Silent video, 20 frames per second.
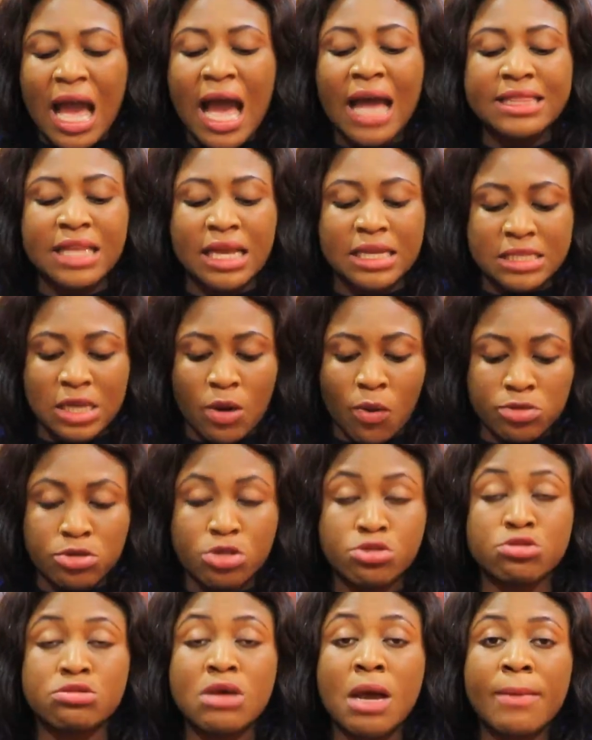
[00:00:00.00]
and then there were
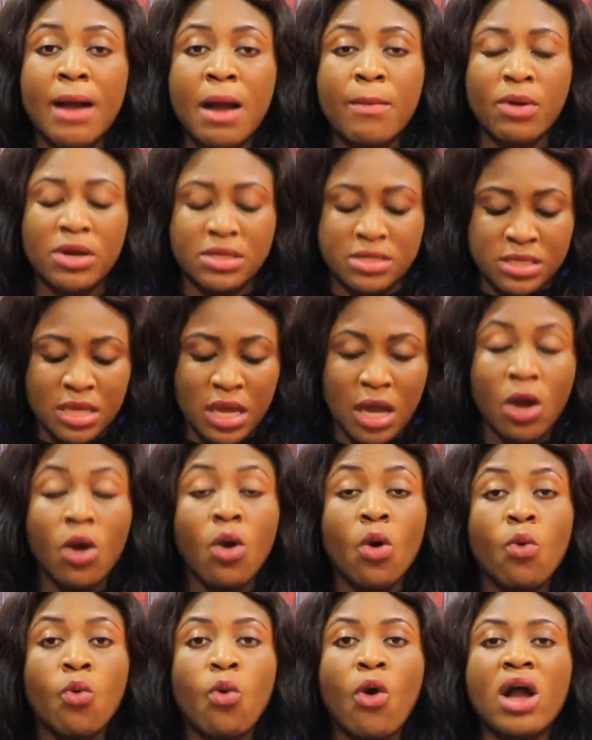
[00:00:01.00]
no so so about bonte a
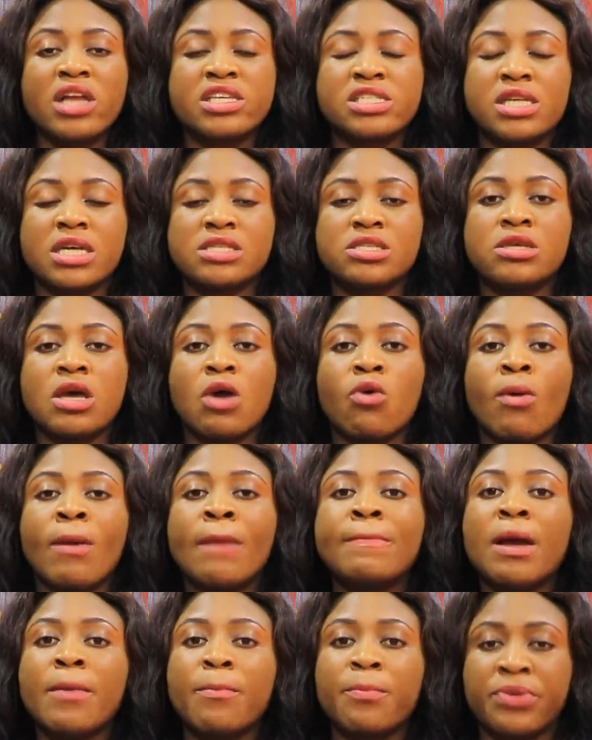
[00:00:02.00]
wo chira say wo
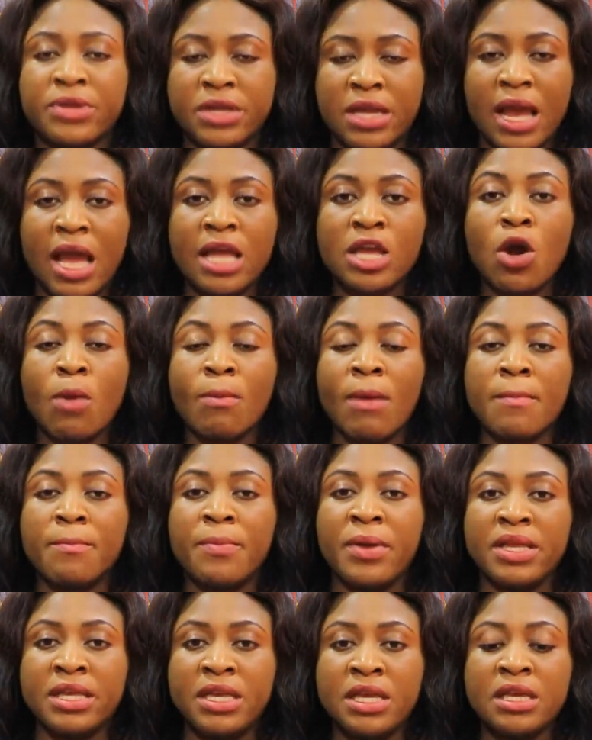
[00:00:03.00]
ba be pray eh
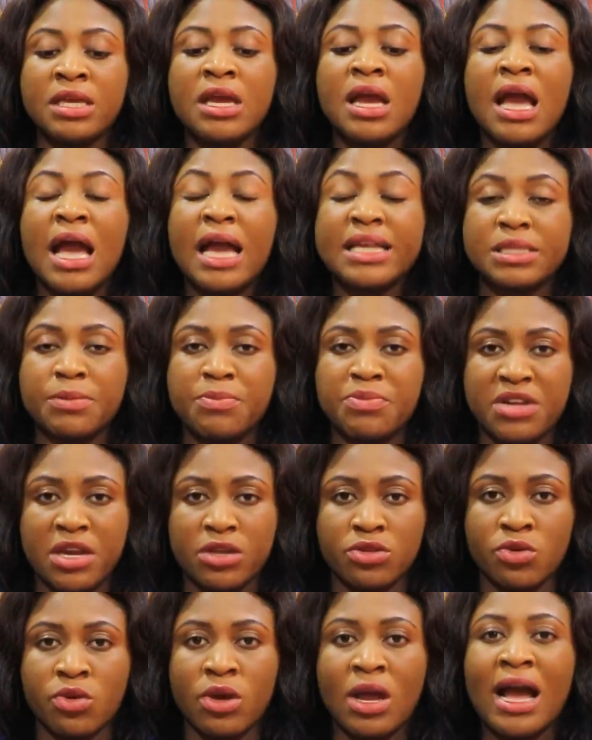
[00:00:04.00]
omanpanyi
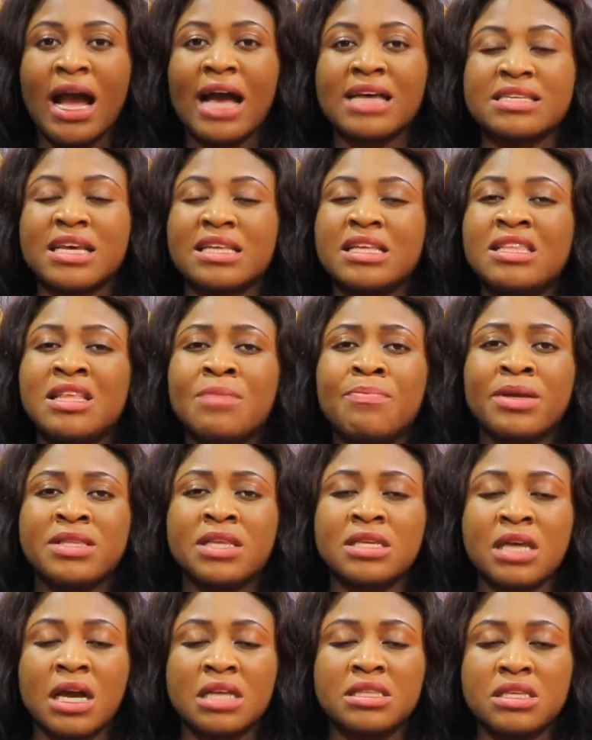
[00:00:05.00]
adibre no as an
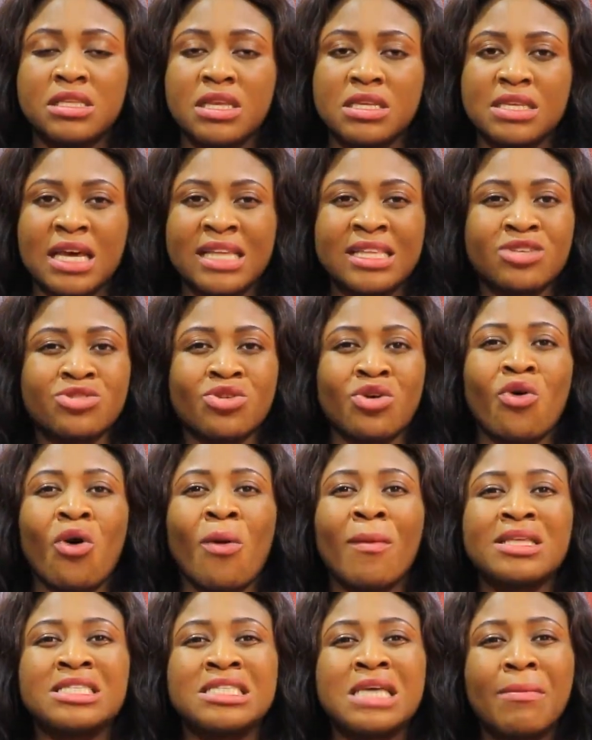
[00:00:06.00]
independent candidate and so
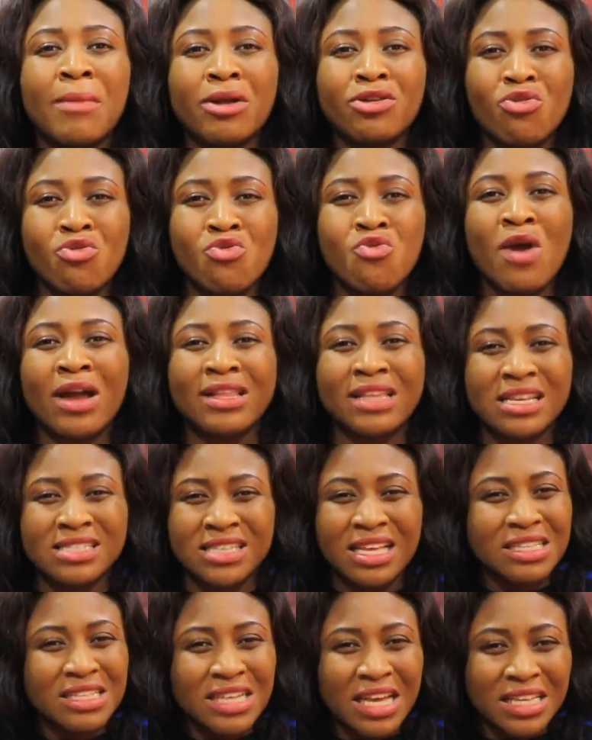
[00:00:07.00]
obetia manoku and
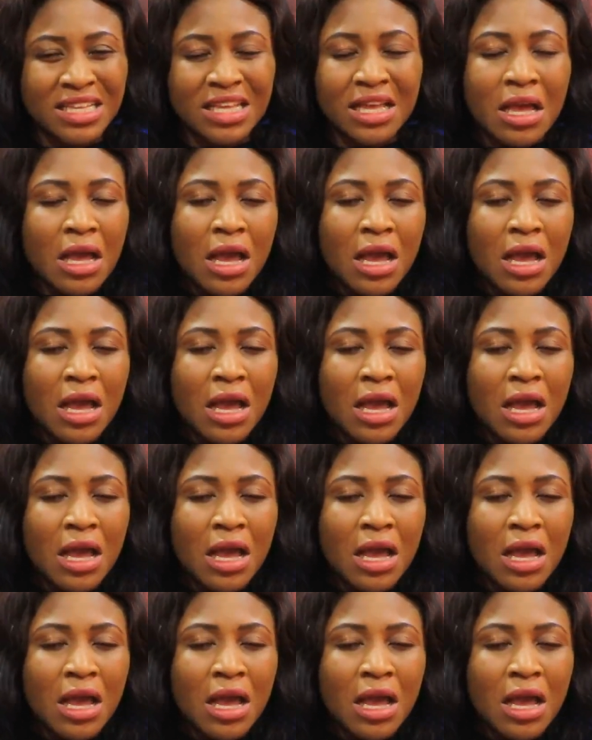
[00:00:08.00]
say dey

_WHAT THIS TASK INVOLVES_: Every line of the material must be reproduced verbatim; the pictures are to be omitted.

_OUTPUT FOR THIS EXERCISE_:
Silent video, 20 frames per second.
[00:00:00.00]
and then there were
[00:00:01.00]
no so so about bonte a
[00:00:02.00]
wo chira say wo
[00:00:03.00]
ba be pray eh
[00:00:04.00]
omanpanyi
[00:00:05.00]
adibre no as an
[00:00:06.00]
independent candidate and so
[00:00:07.00]
obetia manoku and
[00:00:08.00]
say dey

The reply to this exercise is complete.